RCW 19.36.010 is clearly illustrative of the type of statute under which an attempt to contract, failing''to meet the statutory requisites, is absolutely void. The English statute, on the other hand, lends itself readily to the construction that an oral contract for the sale of land is valid, but there is simply no remedy available for its enforcement. RCW 64.04.010, governing contracts for the sale of land in Washington (see 34 Wash. L. Rev. 124, 134-135) does not fall neatly into either category. As is noted in the majority opinion, we have from time to time spoken of contracts not meeting the requirements of this statute, rather loosely, as being both void and unenforcible. In most- cases it makes little difference. In the instant case, however, it makes a great deal of difference. The words void and unenforcible are terms of art and are mutually exclusive. Before this case can be decided, we must determine which of these *718terms is made appropriate by RCW 64.04.010. As a matter of legal logic, it cannot be both.
In Reedy v. Ebsen, supra, the South Dakota court set forth the following quotation from Brandies v. Neustadtl (1860), 13 Wis. 158, explaining the difference as follows:
“ !. . . The parol contract, being void, furnishes no consideration for the payment. A consideration, to be sufficient, must be either a benefit to one party or a damage to the. other. The purchaser can derive no benefit from the supposed Contract. Nothing passes to him by virtue of it; he obtains no interest in the land, and no promise or agreement on the part of the seller to convey him any; and he can never derive any advantage from what has transpired, except it. be. as a matter of favor on the seller’s part. . . . The. reason given for not allowing the purchaser under the.English statute, and those like it, to repudiate the agreement and recover back what he has paid, so long as the seller is in no default, is very obvious. But it cannot be given here. It is that the agreement is not void but voidable, or, to speak more correctly, not actionable. . . . The repeal of the statute in such case would at once enable the purchaser to maintain his action upon the agreement. With us it is otherwise. Its repeal would leave him in no better situation than formerly. There is in that case a valid living contract between the parties, and though the remedy be suspended, it binds the conscience, and, until it has been broken, constitutes a sufficient consideration for the payment of the money. There being thus a good consideration, if the purchaser chooses to rely upon the honor of the seller for the performance of his contract, instead of putting it in such form that the courts can enforce it, it is no injustice to say to him that he shall not ignore it, at least until that honor has been violated. . . . Under our statute there is no contract; nothing which can be the foundation of any legal or equitable obligation; and how can the court create one? ... It finds one party in the unexplained possession of the money of another, which he knowingly received without any legal equivalent, and not as a gift, and which he has no legal or equitable right to retain; and why should he not refund? . . . ’” (Italics mine.)

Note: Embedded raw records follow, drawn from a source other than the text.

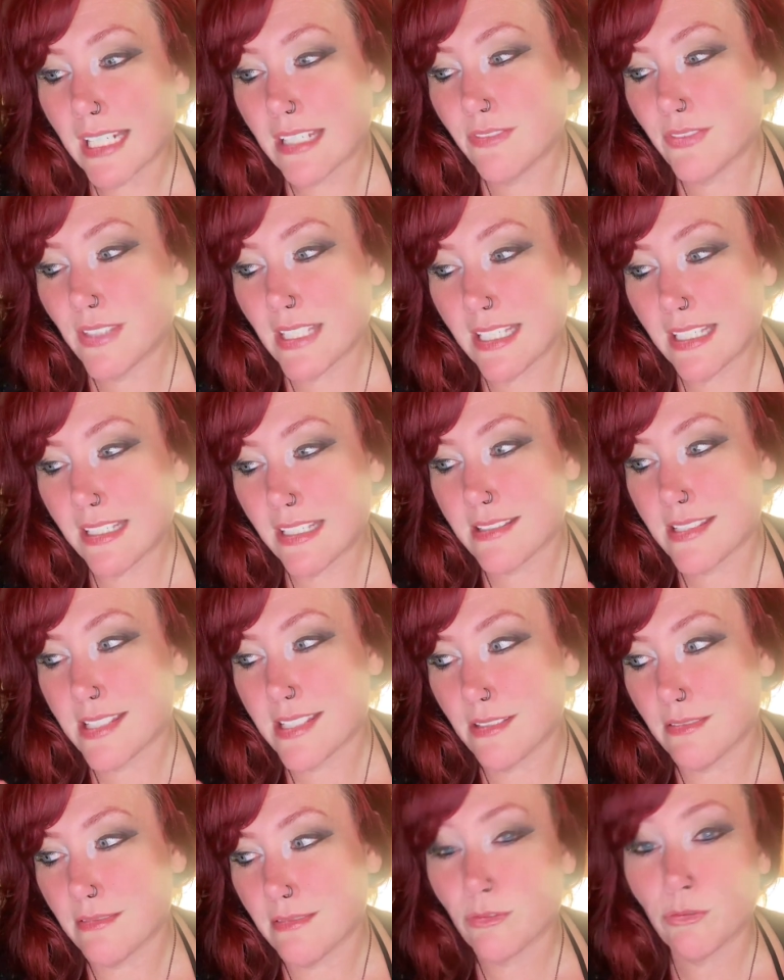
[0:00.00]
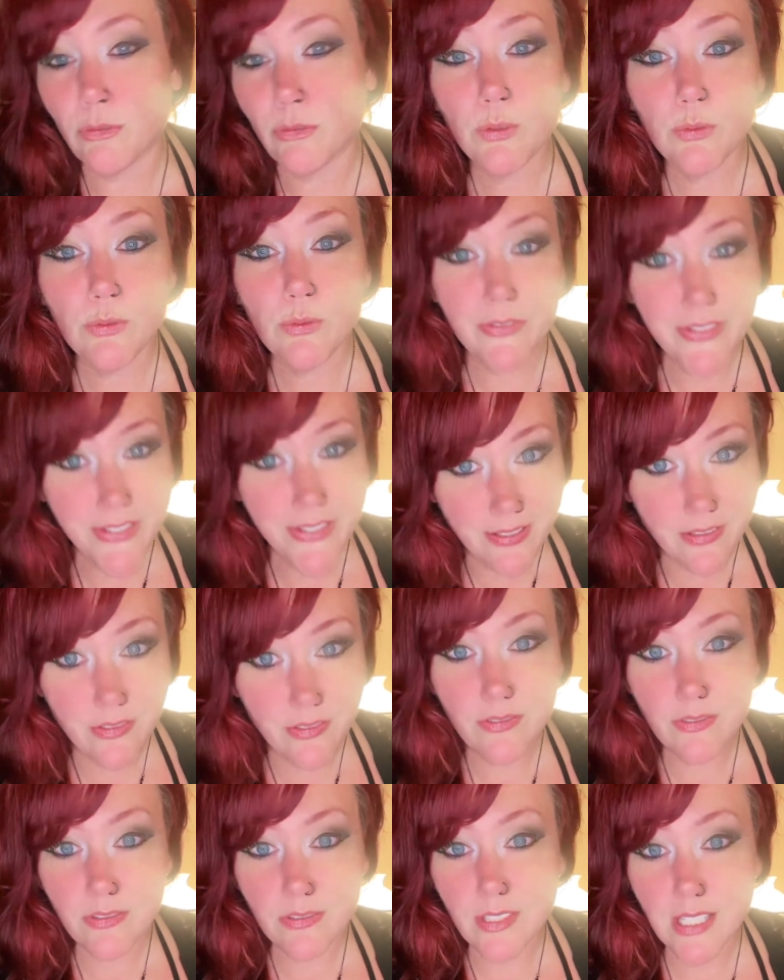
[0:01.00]
a lot of these
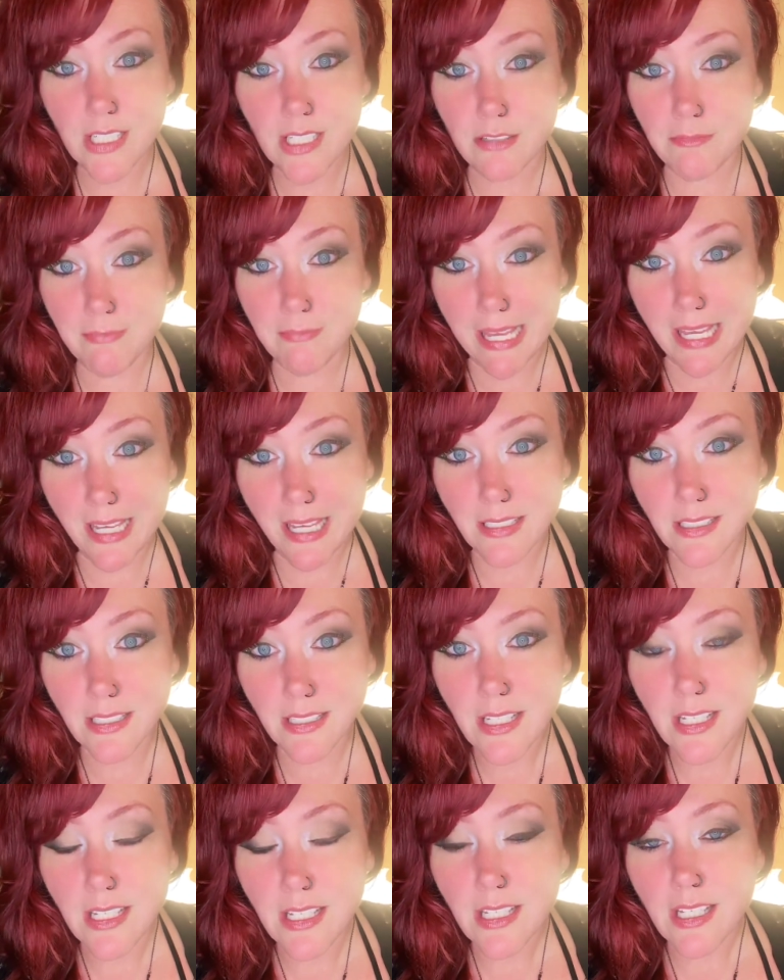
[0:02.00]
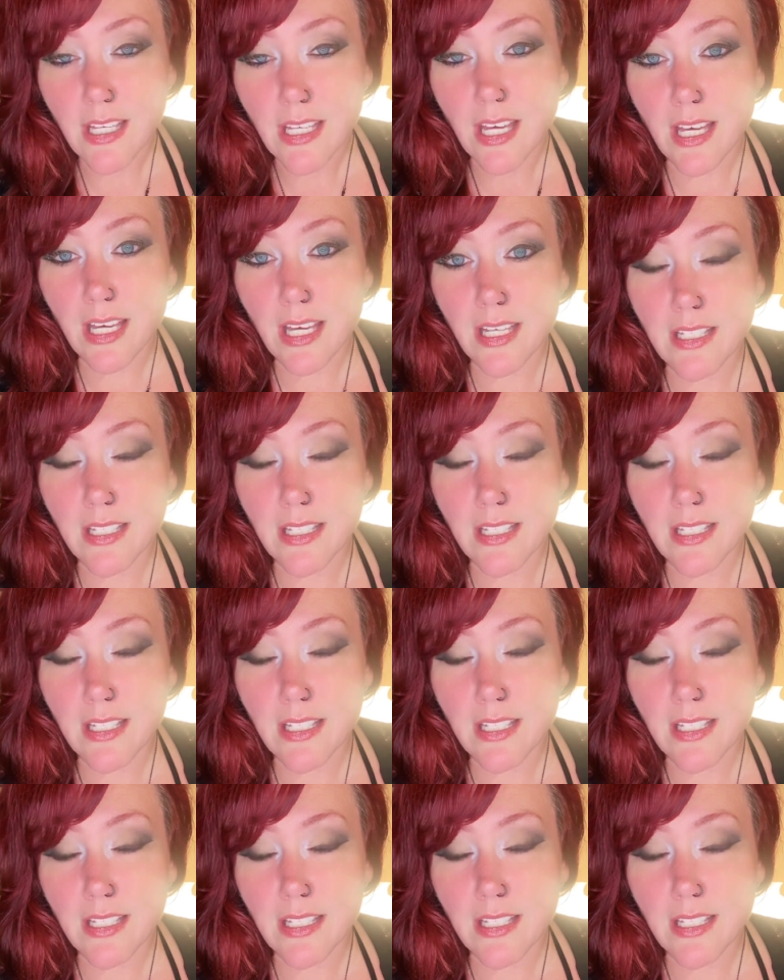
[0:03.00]
rules that are made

Assuming, arguendo, that a contract of the type with which we are here concerned does not meet the statutory requirements as to form or formality, I believe that because *719of the absence of a clear manifestation of legislative intent a good deal more consideration should be given to the problem by this court than appears to have been given in the Dubke case, upon which the majority rely. In fact, assuming again that the legal description is defective, it seems to me that the language of RCW 64.04.010 most strongly supports a conclusion that the earnest-money agreement in the instant case is not merely unenforcible, but is void. Thus, I cannot agree with the reasoning of the majority.
However, except for the purpose of argument, I am unwilling to make the assumption that the legal description is fatally defective and is either void or voidable. On this point I agree with the reasoning of Judge Hill’s opinion and the disposition of this appeal as suggested therein.